§ Requirement
Every entry here needs to be repeated exactly.
* * * *
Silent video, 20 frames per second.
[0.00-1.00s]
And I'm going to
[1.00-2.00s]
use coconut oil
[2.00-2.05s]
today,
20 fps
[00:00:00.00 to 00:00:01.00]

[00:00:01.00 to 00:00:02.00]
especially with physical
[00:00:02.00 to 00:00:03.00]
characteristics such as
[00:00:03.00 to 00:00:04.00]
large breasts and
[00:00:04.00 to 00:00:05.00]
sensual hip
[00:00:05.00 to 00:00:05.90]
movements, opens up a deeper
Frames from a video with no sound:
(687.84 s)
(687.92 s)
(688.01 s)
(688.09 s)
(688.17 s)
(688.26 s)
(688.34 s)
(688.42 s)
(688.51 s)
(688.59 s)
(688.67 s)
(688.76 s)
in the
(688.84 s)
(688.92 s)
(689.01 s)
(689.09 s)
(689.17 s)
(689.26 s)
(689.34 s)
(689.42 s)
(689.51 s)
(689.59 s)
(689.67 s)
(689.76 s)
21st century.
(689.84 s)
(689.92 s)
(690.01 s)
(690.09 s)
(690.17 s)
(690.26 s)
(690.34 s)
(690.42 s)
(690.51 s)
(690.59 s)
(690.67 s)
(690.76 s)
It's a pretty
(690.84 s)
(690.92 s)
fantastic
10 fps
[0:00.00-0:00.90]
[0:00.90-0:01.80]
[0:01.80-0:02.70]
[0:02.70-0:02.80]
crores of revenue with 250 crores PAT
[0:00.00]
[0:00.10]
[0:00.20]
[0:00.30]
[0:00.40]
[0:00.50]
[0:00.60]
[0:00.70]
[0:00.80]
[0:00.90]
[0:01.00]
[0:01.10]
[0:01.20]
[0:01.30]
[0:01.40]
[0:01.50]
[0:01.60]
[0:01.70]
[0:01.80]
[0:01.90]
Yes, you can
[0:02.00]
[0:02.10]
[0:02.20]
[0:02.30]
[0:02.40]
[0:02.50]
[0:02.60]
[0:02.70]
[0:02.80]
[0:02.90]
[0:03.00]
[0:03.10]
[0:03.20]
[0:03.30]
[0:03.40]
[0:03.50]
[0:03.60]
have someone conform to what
* * * *
§ Task solution
Silent video, 20 frames per second.
[0.00-1.00s]
And I'm going to
[1.00-2.00s]
use coconut oil
[2.00-2.05s]
today,
20 fps
[00:00:00.00 to 00:00:01.00]

[00:00:01.00 to 00:00:02.00]
especially with physical
[00:00:02.00 to 00:00:03.00]
characteristics such as
[00:00:03.00 to 00:00:04.00]
large breasts and
[00:00:04.00 to 00:00:05.00]
sensual hip
[00:00:05.00 to 00:00:05.90]
movements, opens up a deeper
Frames from a video with no sound:
(687.84 s)
(687.92 s)
(688.01 s)
(688.09 s)
(688.17 s)
(688.26 s)
(688.34 s)
(688.42 s)
(688.51 s)
(688.59 s)
(688.67 s)
(688.76 s)
in the
(688.84 s)
(688.92 s)
(689.01 s)
(689.09 s)
(689.17 s)
(689.26 s)
(689.34 s)
(689.42 s)
(689.51 s)
(689.59 s)
(689.67 s)
(689.76 s)
21st century.
(689.84 s)
(689.92 s)
(690.01 s)
(690.09 s)
(690.17 s)
(690.26 s)
(690.34 s)
(690.42 s)
(690.51 s)
(690.59 s)
(690.67 s)
(690.76 s)
It's a pretty
(690.84 s)
(690.92 s)
fantastic
10 fps
[0:00.00-0:00.90]
[0:00.90-0:01.80]
[0:01.80-0:02.70]
[0:02.70-0:02.80]
crores of revenue with 250 crores PAT
[0:00.00]
[0:00.10]
[0:00.20]
[0:00.30]
[0:00.40]
[0:00.50]
[0:00.60]
[0:00.70]
[0:00.80]
[0:00.90]
[0:01.00]
[0:01.10]
[0:01.20]
[0:01.30]
[0:01.40]
[0:01.50]
[0:01.60]
[0:01.70]
[0:01.80]
[0:01.90]
Yes, you can
[0:02.00]
[0:02.10]
[0:02.20]
[0:02.30]
[0:02.40]
[0:02.50]
[0:02.60]
[0:02.70]
[0:02.80]
[0:02.90]
[0:03.00]
[0:03.10]
[0:03.20]
[0:03.30]
[0:03.40]
[0:03.50]
[0:03.60]
have someone conform to what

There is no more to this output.